CALM
Quand vous êtes entouré de femmes sur le point d’accoucher, rien n’est plus apprécié qu’un petit système de suivi des contractions par ordinateur. Le CALM, acronyme pour Computer Assisted Labor Monitoring, est un nouvel outil important que les médecins et infirmières en obstétrique du CUSM espèrent obtenir afin de pouvoir avec plus de sûreté et d’efficacité évaluer l’état des femmes ayant des contractions et les soigner.
Actuellement, les dispensateurs de soins du Centre des naissances de la Mission santé des femmes peuvent seulement observer les principaux indices du travail comme le rythme cardiaque du fœtus et de la mère lorsqu’ils sont physiquement dans la chambre. Avec le système CALM, les informations concernant jusqu’à 20 femmes peuvent s’afficher sur un seul écran, permettant aux infirmières et médecins de suivre de près leurs patientes à partir d’un local central, comme un poste de soins infirmiers. En cas d’urgence, le système donnera l’alarme, déclenchant une prompte réaction.
Le système CALM comprend également une grande banque de d’information portant sur des milliers de naissances canadiennes auxquelles il est possible de comparer les données émanant des patientes du CUSM. Grâce à ce processus, les infirmières et les médecins peuvent obtenir instantanément une seconde opinion virtuelle qui les aide à déterminer la normalité des contractions ou la nécessité d’une intervention, comme une césarienne. Le système crée aussi une fiche détaillée pour chaque patiente, facilitant ainsi l’évaluation des cas et fournissant des données vitales pour l’enseignement et le suivi de naissances subséquentes.
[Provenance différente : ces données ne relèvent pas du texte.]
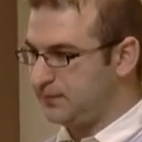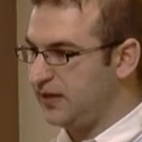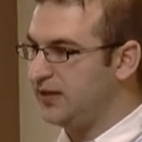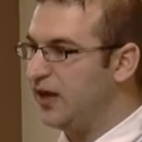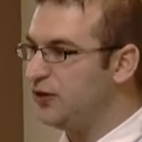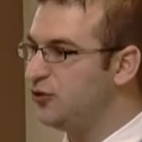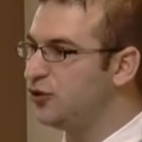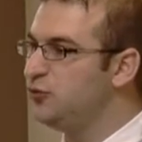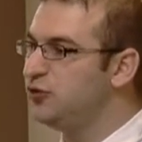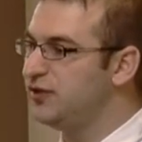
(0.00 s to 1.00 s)
And how do you
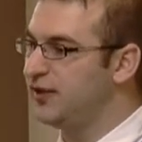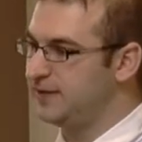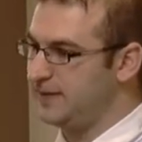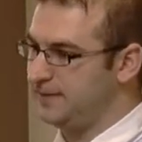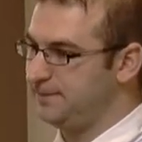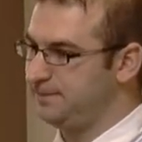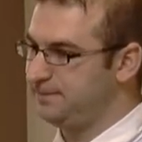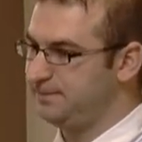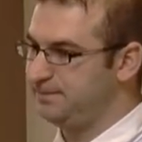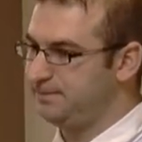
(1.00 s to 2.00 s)
communicate that?
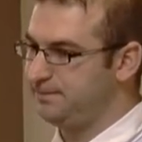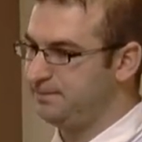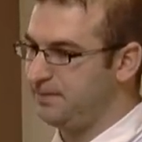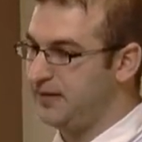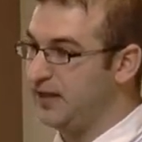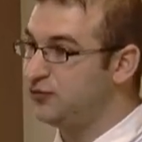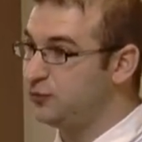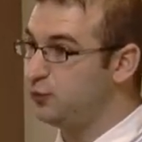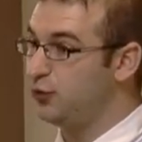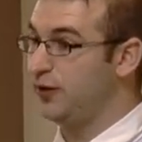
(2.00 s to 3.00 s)
And that's through
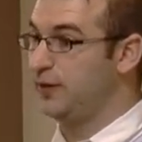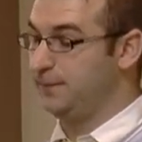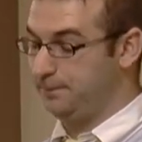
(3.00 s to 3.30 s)
prayer.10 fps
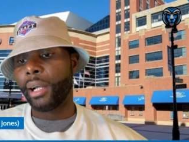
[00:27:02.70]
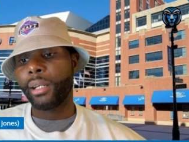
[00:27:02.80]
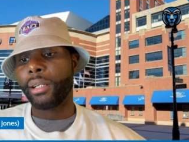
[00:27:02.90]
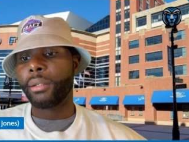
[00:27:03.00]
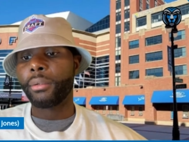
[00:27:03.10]

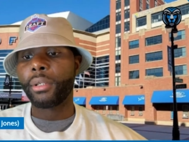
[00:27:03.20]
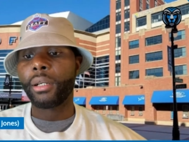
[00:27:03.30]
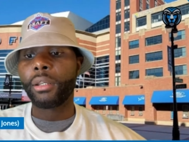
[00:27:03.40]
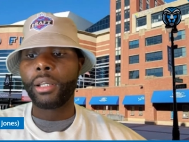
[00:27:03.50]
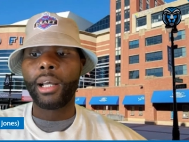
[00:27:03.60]
and the
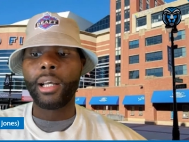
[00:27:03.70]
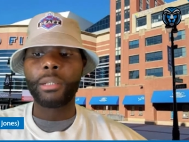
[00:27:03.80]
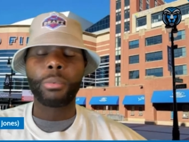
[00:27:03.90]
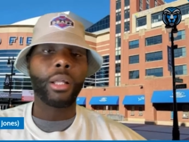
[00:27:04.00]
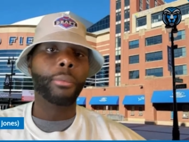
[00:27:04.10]
other guy is
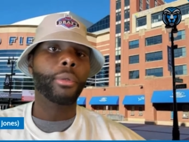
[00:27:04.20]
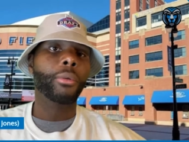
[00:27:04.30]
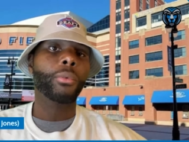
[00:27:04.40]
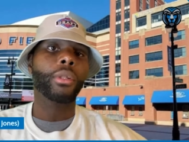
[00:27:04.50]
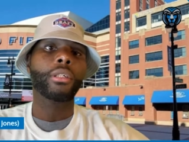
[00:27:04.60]
probably being
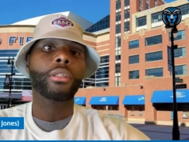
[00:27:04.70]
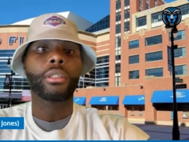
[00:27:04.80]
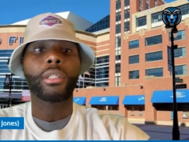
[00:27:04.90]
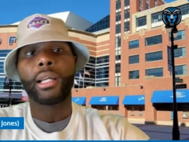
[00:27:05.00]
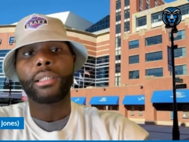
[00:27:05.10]
released because,
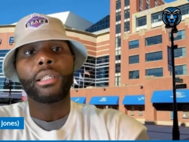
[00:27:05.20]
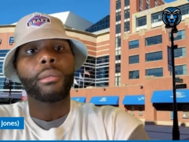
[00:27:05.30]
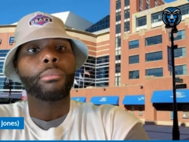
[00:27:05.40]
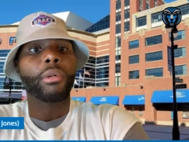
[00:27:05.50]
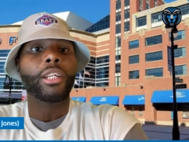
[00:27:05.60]
like I said,
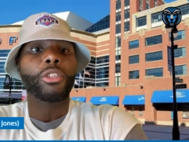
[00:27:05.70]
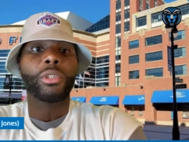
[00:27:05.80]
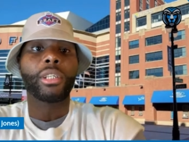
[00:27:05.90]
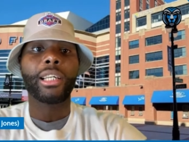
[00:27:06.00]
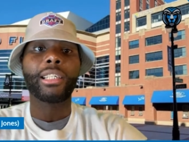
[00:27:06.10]

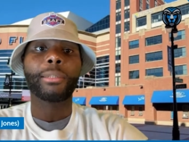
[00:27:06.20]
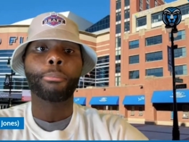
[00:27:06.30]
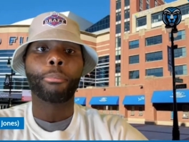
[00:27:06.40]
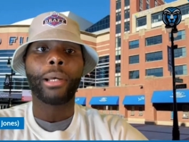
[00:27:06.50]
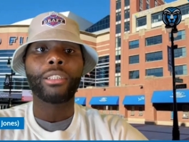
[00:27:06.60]
Brodric is
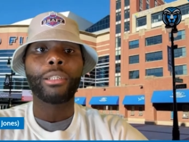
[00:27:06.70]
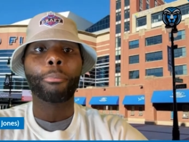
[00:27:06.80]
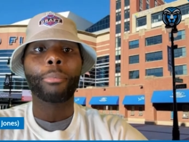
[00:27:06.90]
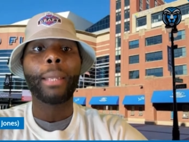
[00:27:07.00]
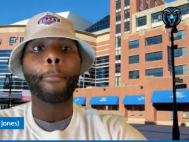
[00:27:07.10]
about to
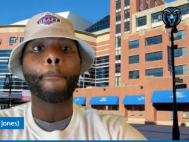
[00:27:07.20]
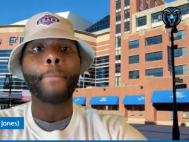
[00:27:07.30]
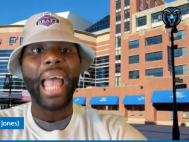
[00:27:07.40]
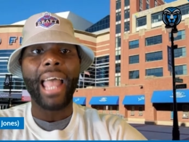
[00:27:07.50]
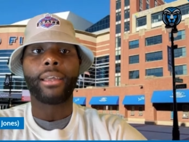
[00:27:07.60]
be
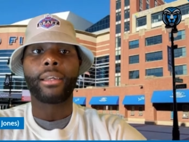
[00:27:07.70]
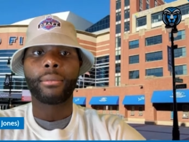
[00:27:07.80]
back.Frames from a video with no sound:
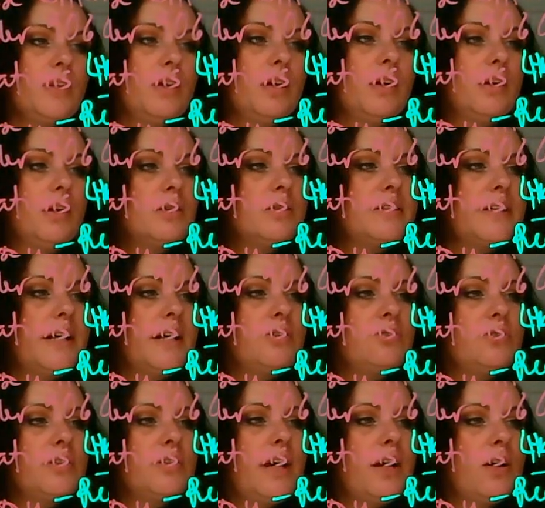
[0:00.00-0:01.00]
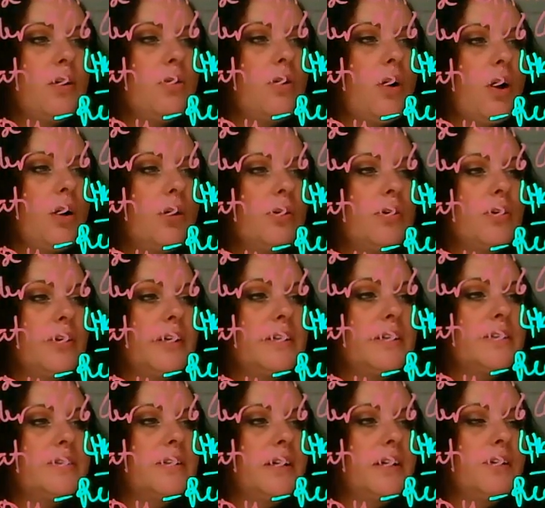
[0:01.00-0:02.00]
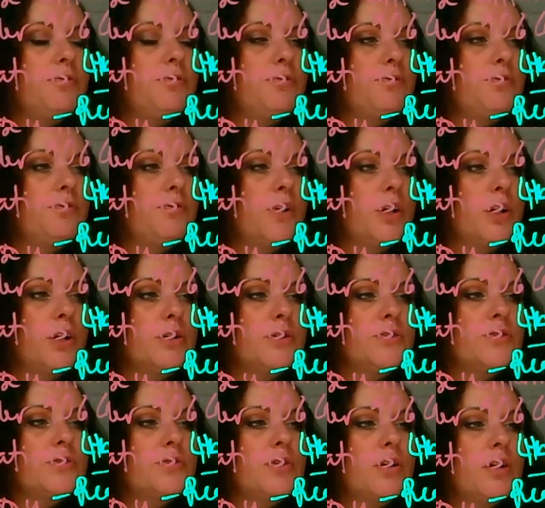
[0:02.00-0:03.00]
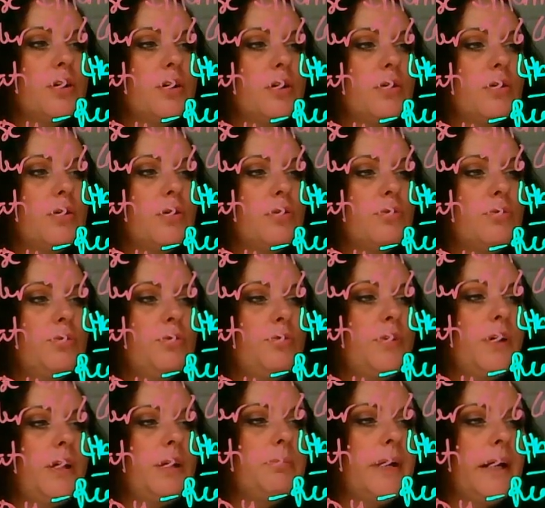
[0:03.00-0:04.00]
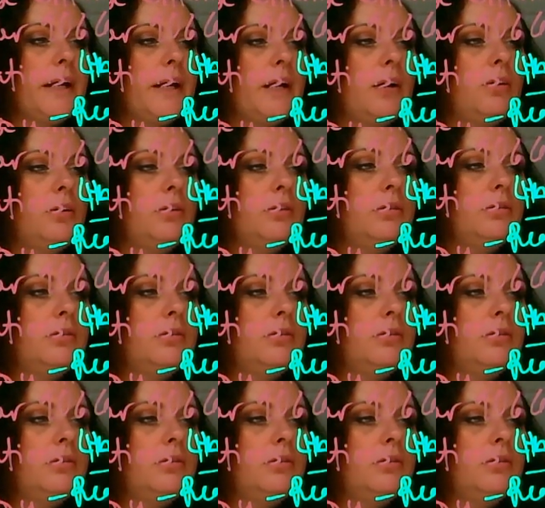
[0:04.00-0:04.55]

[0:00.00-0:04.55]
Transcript: Sandra Day O'Connor is the first female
Développé par une entreprise de Montréal vers la fin des années 1990, le système CALM intègre les résultats de la recherche novatrice du Dre Emily Hamilton de McGill. Son coût est d’environ 350,000 $, ce qui n’est pas donné, mais comme personne dans la chambre de naissance ne le contestera, ce n’est pas un gros investissement à faire pour un petit CALM.
Cette série a une fonction d’information; la Fondation du Centre universitaire de santé McGill ne sanctionne pas un fabricant en particulier ni le modèle de l’équipement illustré et décrit ici.